There is a blue sky painted on the ceiling. Was it done out of a sense of irony? If so, that would restore my faith in humanity. Some smart assed prankster, grasping the lunacy of the task at hand, decides to mock the people who he is building a temple of loss to. Here’s the sky, the only one you want to see, blue and white paint on concrete and stucco.

An apt metaphor for the world we’re immersed in. Television and video games letting us live other lives. Relationships that are born, live and die as electrons over wires. Wrapping ourselves in layers of distance. Don’t talk about religion and politics. Don’t share your feelings. Don’t show weakness or doubt. Wrap yourself into a little ball and build an ego-world, where you are star, cast and critic of your own made-for-tv movie.

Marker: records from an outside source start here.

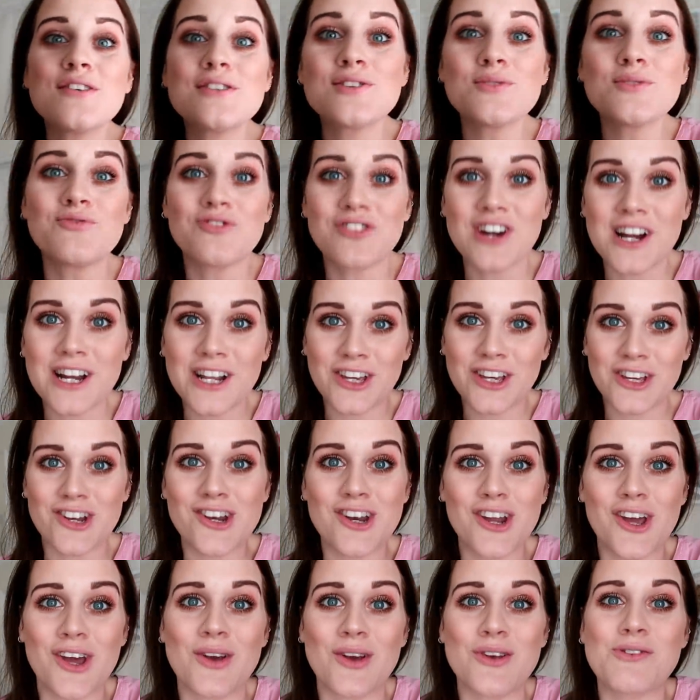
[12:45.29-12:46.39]
some really good
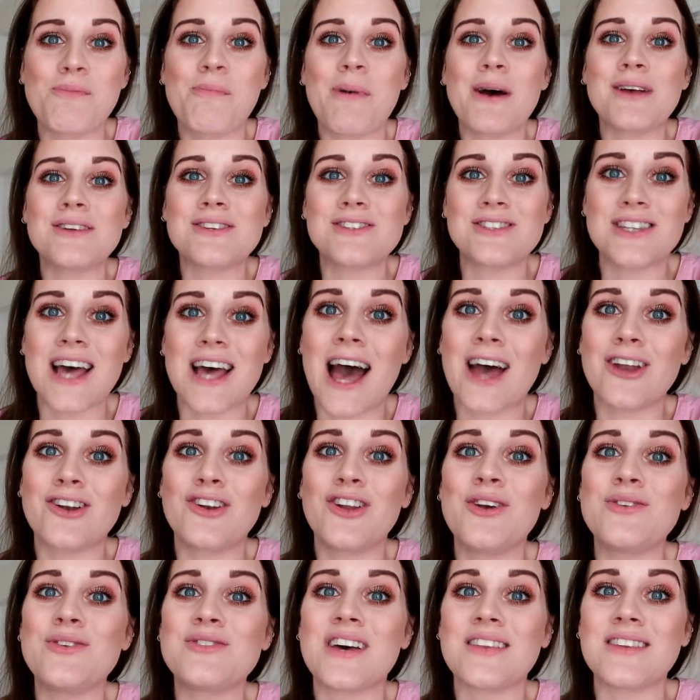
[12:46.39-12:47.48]
news but sad
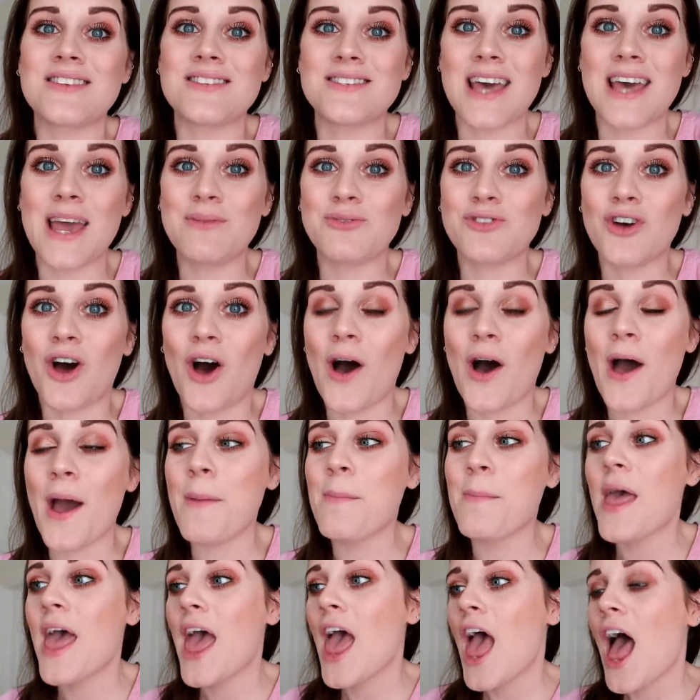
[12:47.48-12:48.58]
news at the same time.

The fake sky, the flashing lights, the all you can feed trough, 80s pop, ringing buzzers from random slot machines. What’s it all for? No, who’s it all for? The loss addicts don’t know, don’t care. They only have eyes and ears for the Big Bust Out. For the employees, this must be like a low-rent Hell, Dante’s Casino, with the Brimstone Suite, now 666 a night. It’s environmental nostalgia; a time when the music, the lights, the barely there waitress outfit were something unique.

Vast seas of information have inundated us, turned the unique into the ordinary and left us swimming for islands of the past, hoping we’ll feel something new when we get there. But, it’s a lie. There is nothing new. We find the limitations of the human mind in places like this. Where we vomit out the same cave paintings and earth-mother tits and shiny beads that we’ve fondled and fought for since we dropped out of the trees.

What doesn’t change is the universal nature of the modern American coffee shop. It squats on every corner, selling liquid vibrations. We are sucked into its milky black hole, willingly giving ourselves over to muscle spasm, brain jitters and frequent bathroom trips. But, why not? America has always been a jacked up society. We sucked down cocaine in soft drinks and fueled our wars on uppers. With 20-foot tail-fins and nuclear bombs, we showed the world that the only way to go is big. Give the world a big middle finger as you rampage into the future. It’s worked for us so far; why not just keep it up? Of course, like all rushes, eventually you come down.

And that's what this place is...the junkyard of the future. I think I need another drink.